___ INPUT DATA

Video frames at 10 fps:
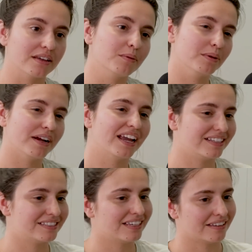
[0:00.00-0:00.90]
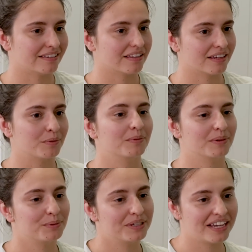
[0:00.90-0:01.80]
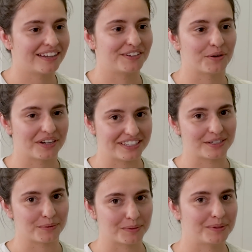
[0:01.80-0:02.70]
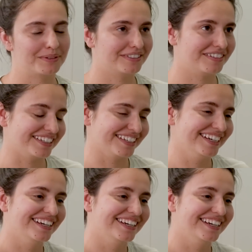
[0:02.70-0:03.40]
Like we were 18. Like we had no idea what we were doing.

______

- [EXERCISE DESCRIPTION] Write the listing above out again word for word, excluding all images.

- [PROBLEM SOLUTION]
Video frames at 10 fps:
[0:00.00-0:00.90]
[0:00.90-0:01.80]
[0:01.80-0:02.70]
[0:02.70-0:03.40]
Like we were 18. Like we had no idea what we were doing.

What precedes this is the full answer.